Sich gegenseitig "unterstützende" Faktoren begünstigen die Gefahr, in eine soziale Ausgrenzungssituation zu geraten. Zu diesen Faktoren zählen neben der Sprach- und Hilflosigkeit von Verwandten, Freunden, Bekannten oder Kollegen die besondere psychische Verfassung der Betroffenen selbst, fehlende soziale Netzwerke und Trauerriten, sowie das immer noch weit verbreitete Misstrauen gegenüber professioneller, auch psychologischer Unterstützung.

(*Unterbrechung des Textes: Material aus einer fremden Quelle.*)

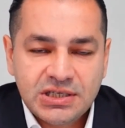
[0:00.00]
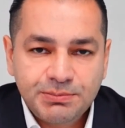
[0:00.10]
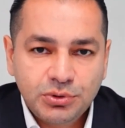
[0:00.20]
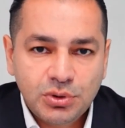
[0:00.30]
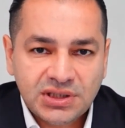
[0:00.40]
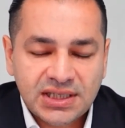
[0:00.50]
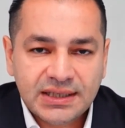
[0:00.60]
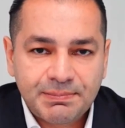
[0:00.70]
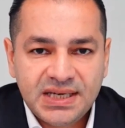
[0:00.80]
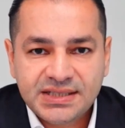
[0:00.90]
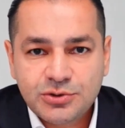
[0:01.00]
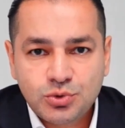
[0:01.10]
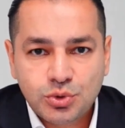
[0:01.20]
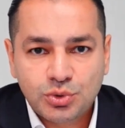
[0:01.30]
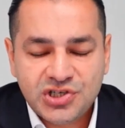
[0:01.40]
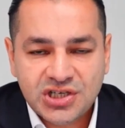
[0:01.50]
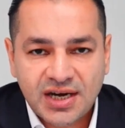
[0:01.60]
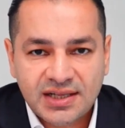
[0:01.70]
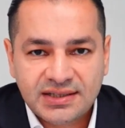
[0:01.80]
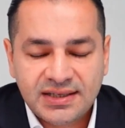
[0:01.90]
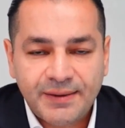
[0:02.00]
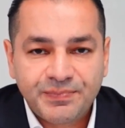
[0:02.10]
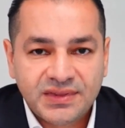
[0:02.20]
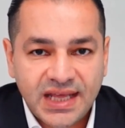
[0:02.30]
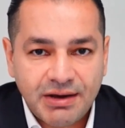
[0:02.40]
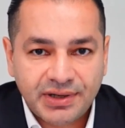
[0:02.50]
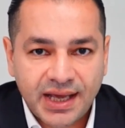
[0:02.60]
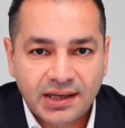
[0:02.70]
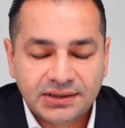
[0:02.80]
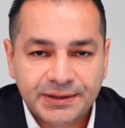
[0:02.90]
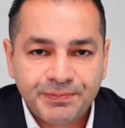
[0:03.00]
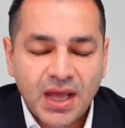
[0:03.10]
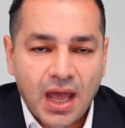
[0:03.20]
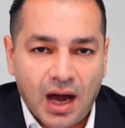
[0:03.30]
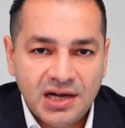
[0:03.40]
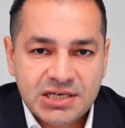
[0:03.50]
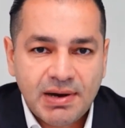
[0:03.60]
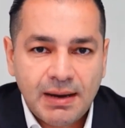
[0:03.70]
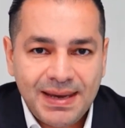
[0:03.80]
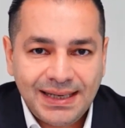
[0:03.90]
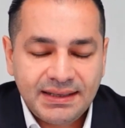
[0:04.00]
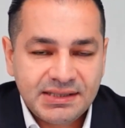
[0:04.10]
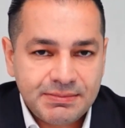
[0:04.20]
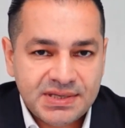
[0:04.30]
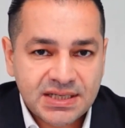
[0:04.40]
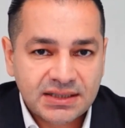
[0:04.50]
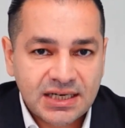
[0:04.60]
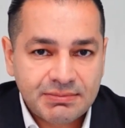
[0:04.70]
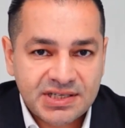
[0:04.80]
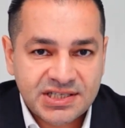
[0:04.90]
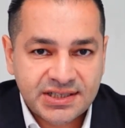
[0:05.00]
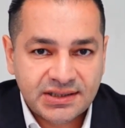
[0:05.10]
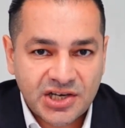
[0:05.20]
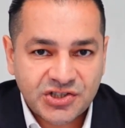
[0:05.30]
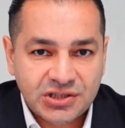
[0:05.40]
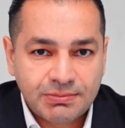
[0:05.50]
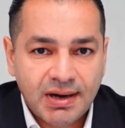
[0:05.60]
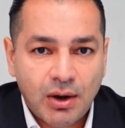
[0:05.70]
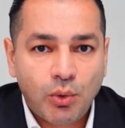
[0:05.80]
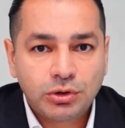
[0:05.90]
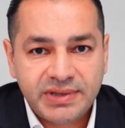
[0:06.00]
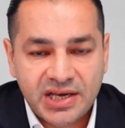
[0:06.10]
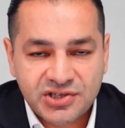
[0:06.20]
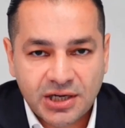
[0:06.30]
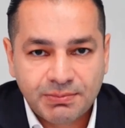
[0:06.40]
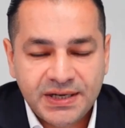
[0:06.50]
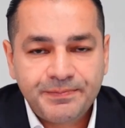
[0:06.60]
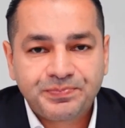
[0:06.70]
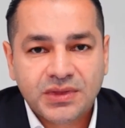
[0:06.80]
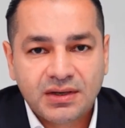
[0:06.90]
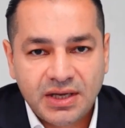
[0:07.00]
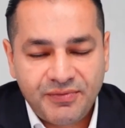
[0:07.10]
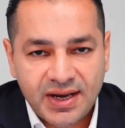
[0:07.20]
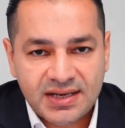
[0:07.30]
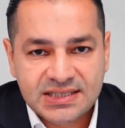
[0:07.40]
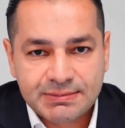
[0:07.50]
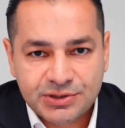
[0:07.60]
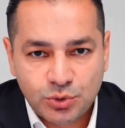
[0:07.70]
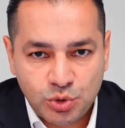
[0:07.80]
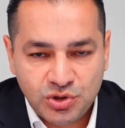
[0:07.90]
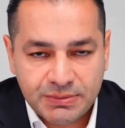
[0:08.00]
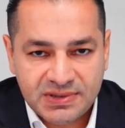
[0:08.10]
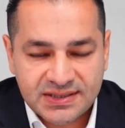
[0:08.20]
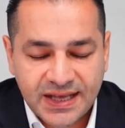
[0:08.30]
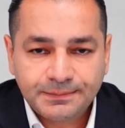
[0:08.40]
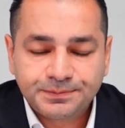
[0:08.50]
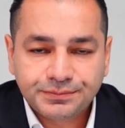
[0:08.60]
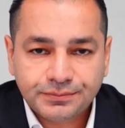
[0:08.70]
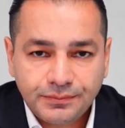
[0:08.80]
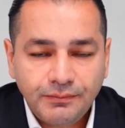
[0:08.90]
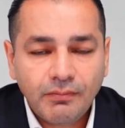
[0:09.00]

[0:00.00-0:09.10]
Şimdi bu noktada piyasa şu soru işaretini devreye aldı. Acaba beklediğimiz kadar bir sıkılaştırma olmayacak mı? Referansımız, düşüncemizde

Obwohl es Beratungsangebote verschiedener Einrichtungen und, bedingt durch das neue Psychotherapeutengesetz, einen erleichterten Zugang zu Psychotherapien gibt, bleiben trauernde Hinterbliebene als Klientel überwiegend aus. Sie sehen sich nicht als Adressaten dieser Angebote und fühlen sich durch die allgemein formulierten Angebote nicht ange-
sprochen. Sie empfinden sich nicht als Klient und noch weniger als Patient. "Die Annahme eines psychotherapeutischen Hilfeangebotes kann bei der immer noch weitverbreiteten Angst vor Psychotherapie und Psychiatrie in großen Teilen der Bevölkerung ein Eingeständnis des `Verrücktseins` bedeuten, was Trauernde in jedem Fall vermeiden wollen. Verstärkt durch die der Trauer gegenüber bestehende Tabuisierung des Themas und die verbreitete Stigmatisierung der Trauernden kommt es zu einem starken Widerstand gegen die Inanspruchnahme therapeutischer Hilfe" (vgl. Jerneizig u.a.: Leitfaden zur Trauertherapie und Trauerberatung. Göttingen 1994, S.11f.).

Dennoch wünschen sich Trauernde einen besseren Umgang mit dem Verlustschmerz und suchen Unterstützung. Eine wichtige Anlaufadresse in dieser Zeit sind die behandelnden Hausärzte. "Leider sind viele Hausärzte - bedingt durch übervolle Praxen und unglückliche Abrechnungsschlüssel der Krankenkassen - bei einer begleitenden Hilfestellung überfordert. Sie haben nicht die Zeit, manchmal auch nicht das nötige Wissen über trauerspezifische Probleme, um die Trauernden in hinreichender und angemessener Weise betreuen zu können. So beschränkt sich die Behandlung in der Regel auf die Verschreibung von Beruhigungsmitteln, was zudem einem Bedürfnis der Trauernden entgegen kommt" (ebd. S. 13).

Trauer ist keine Krankheit, jedoch kann Trauer krank machen, wenn erforderliche Hilfe und Unterstützung versagt bleibt. Benötigen Hinterbliebene in Ihrer Trauer professionelle Unterstützung, ist es wichtig, möglichst frühzeitig ein entsprechendes Angebot zugänglich zu machen.